• _AIM OF THE EXERCISE_: Transcribe the closing lines of the listing exactly, starting at the one that contains "[00:00:01.00 to 00:00:01.40]" and including the last.

• _MATERIAL PROVIDED_:
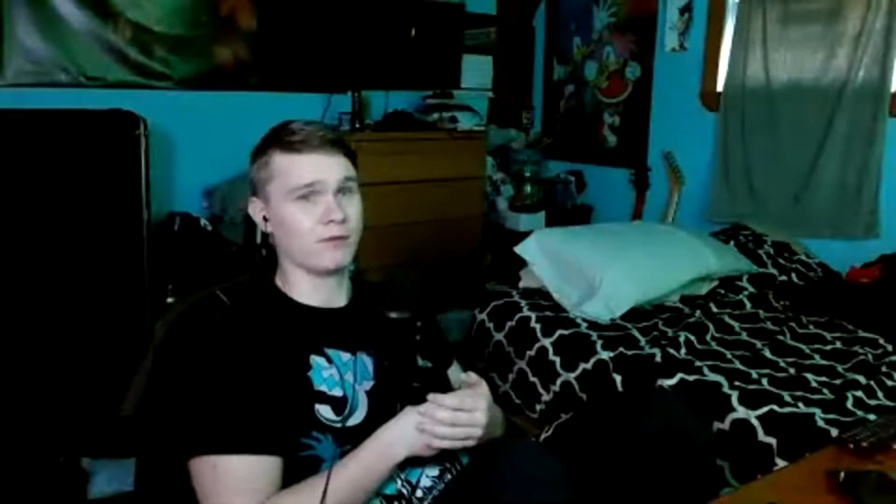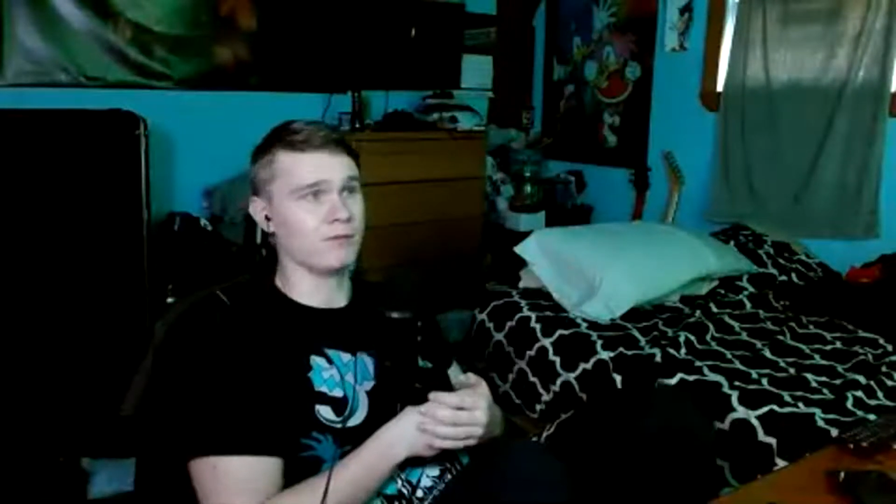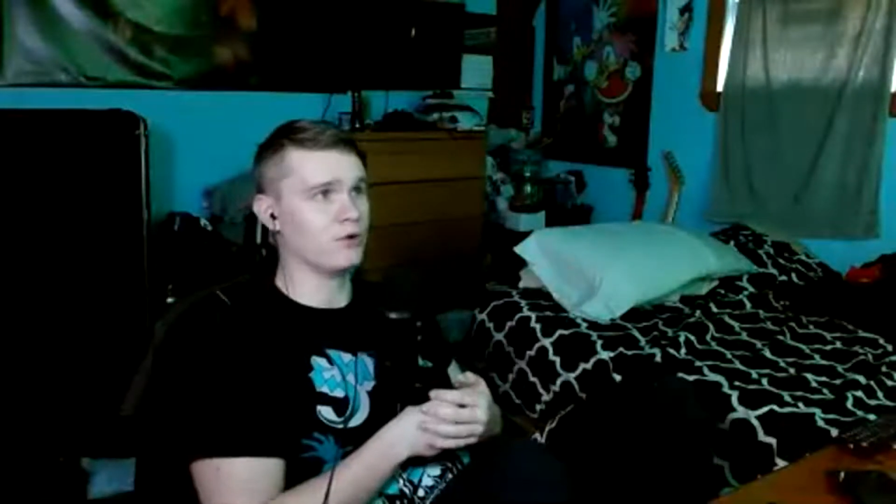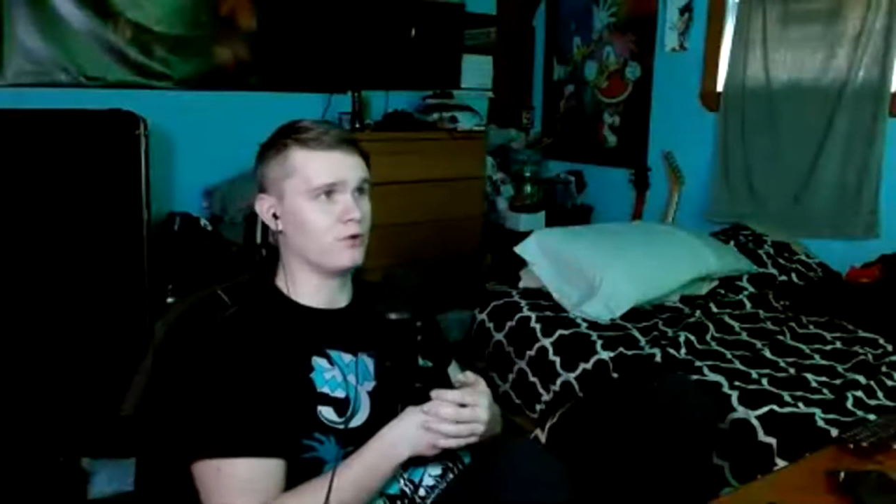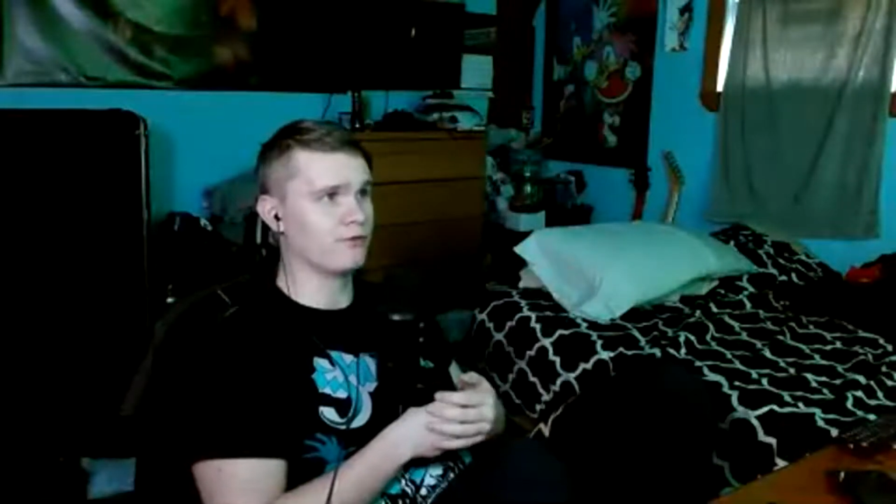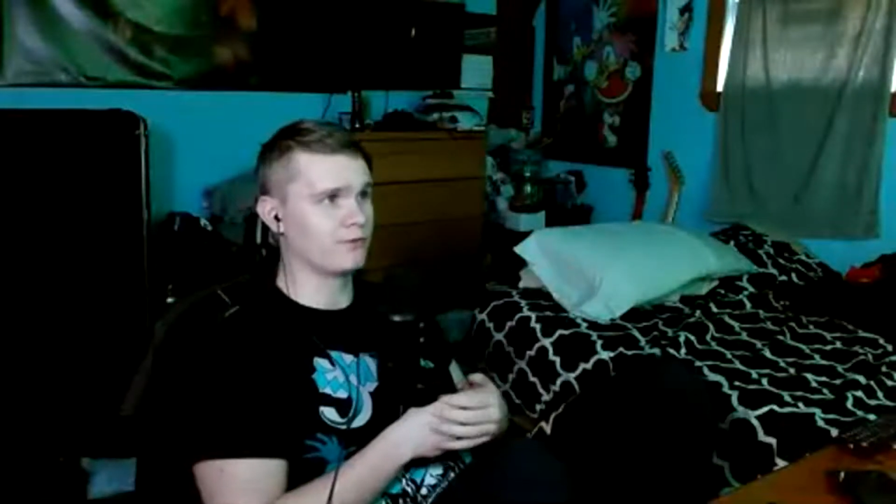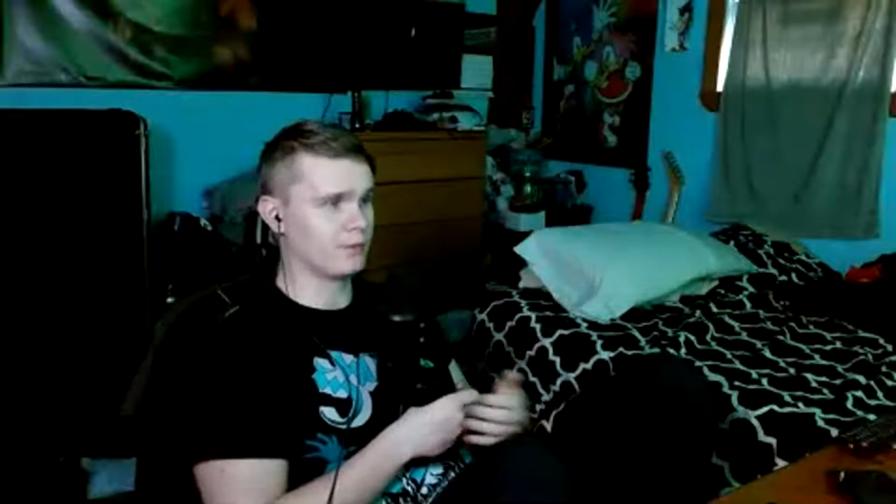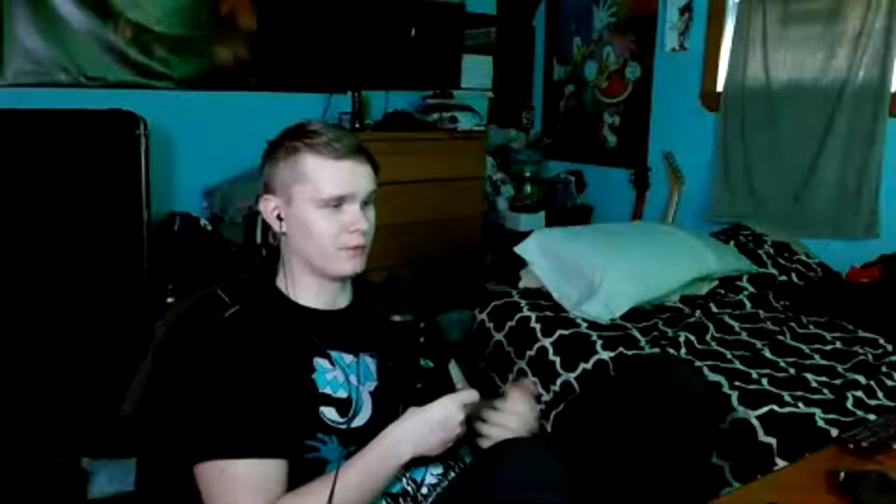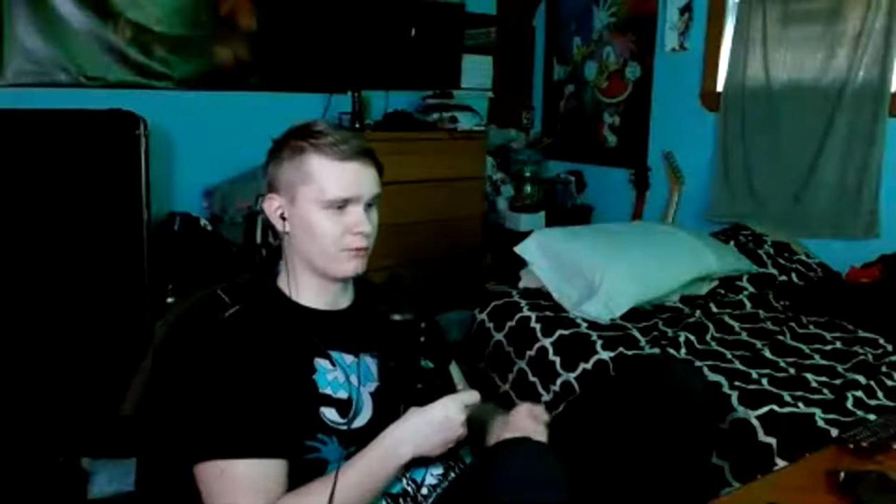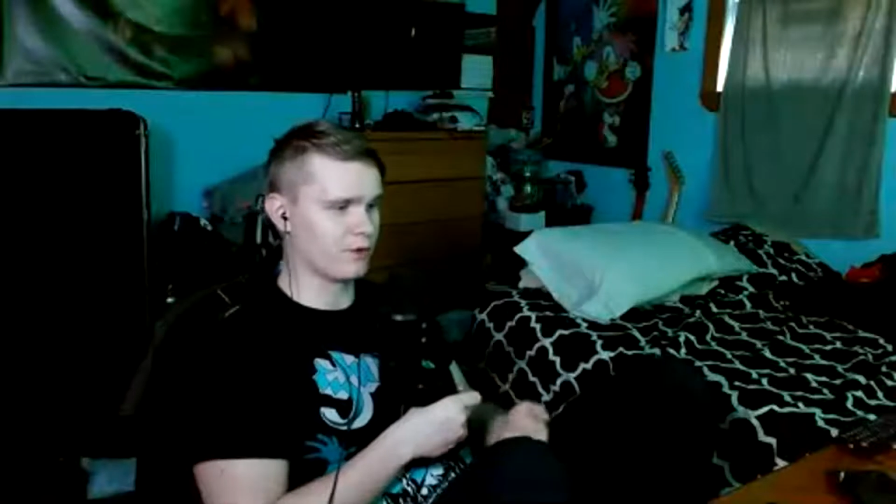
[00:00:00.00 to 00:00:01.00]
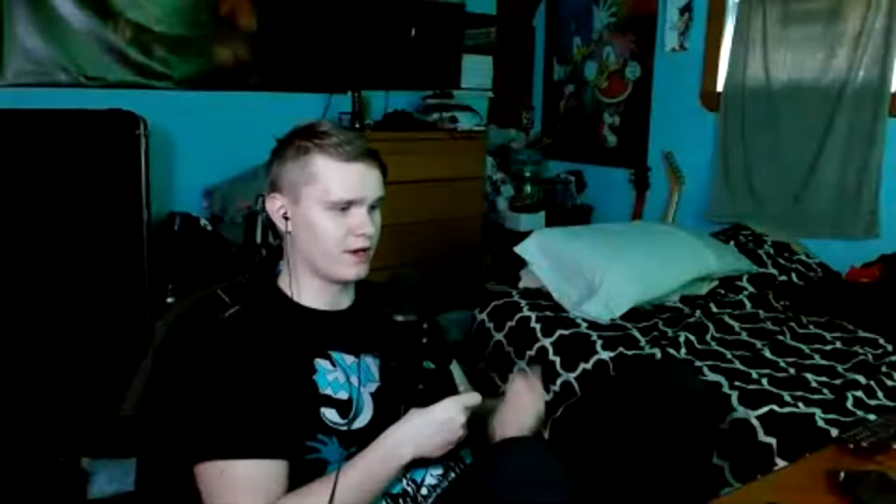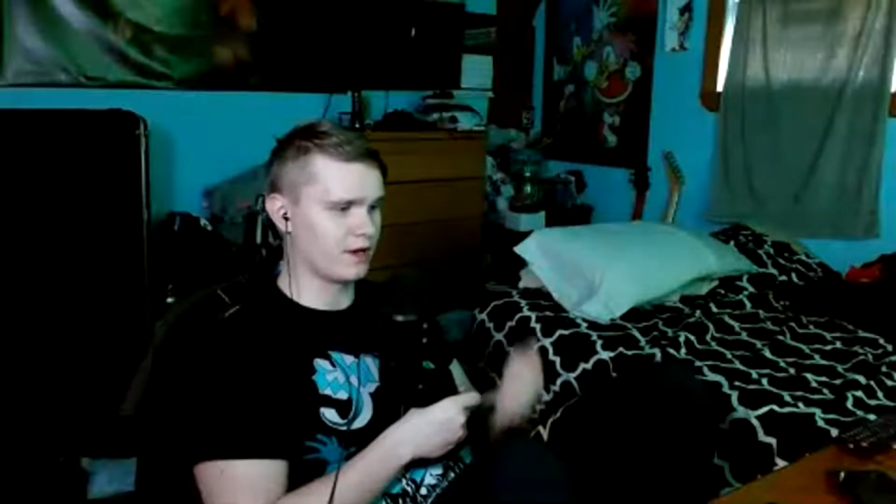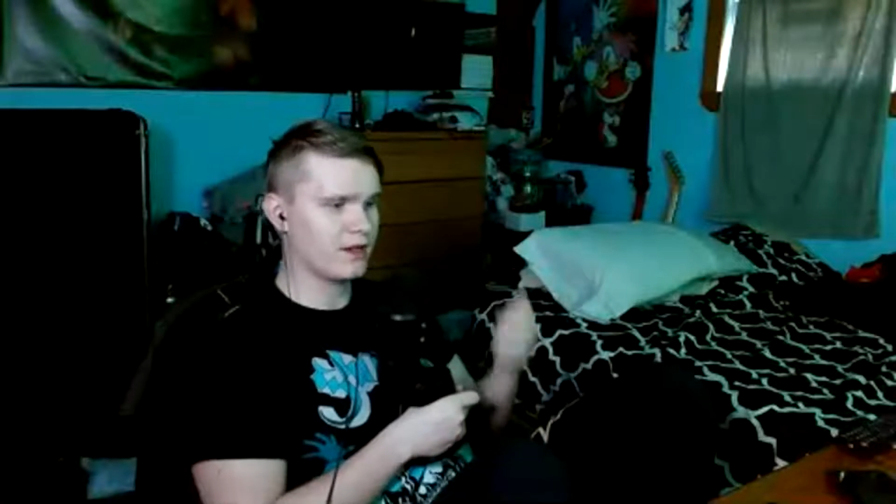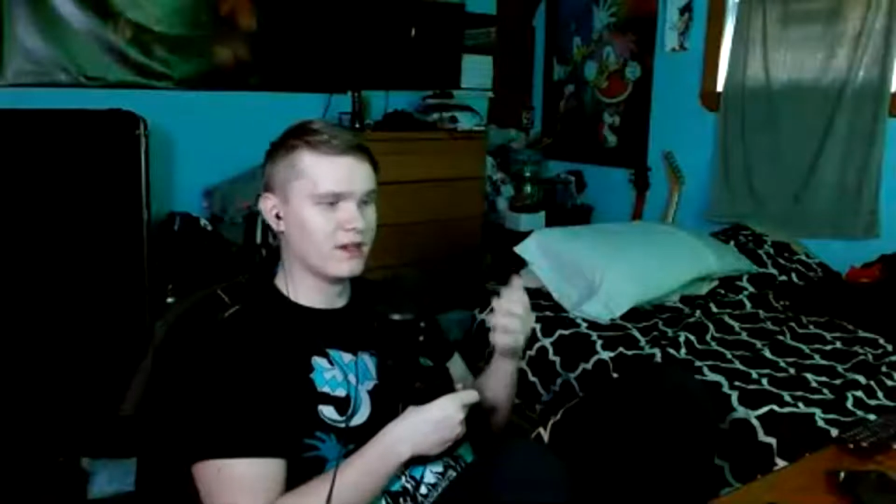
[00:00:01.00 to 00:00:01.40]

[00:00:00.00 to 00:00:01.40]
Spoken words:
removed from the ring,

• _SOLUTION TO THE EXERCISE_:
[00:00:01.00 to 00:00:01.40]

[00:00:00.00 to 00:00:01.40]
Spoken words:
removed from the ring,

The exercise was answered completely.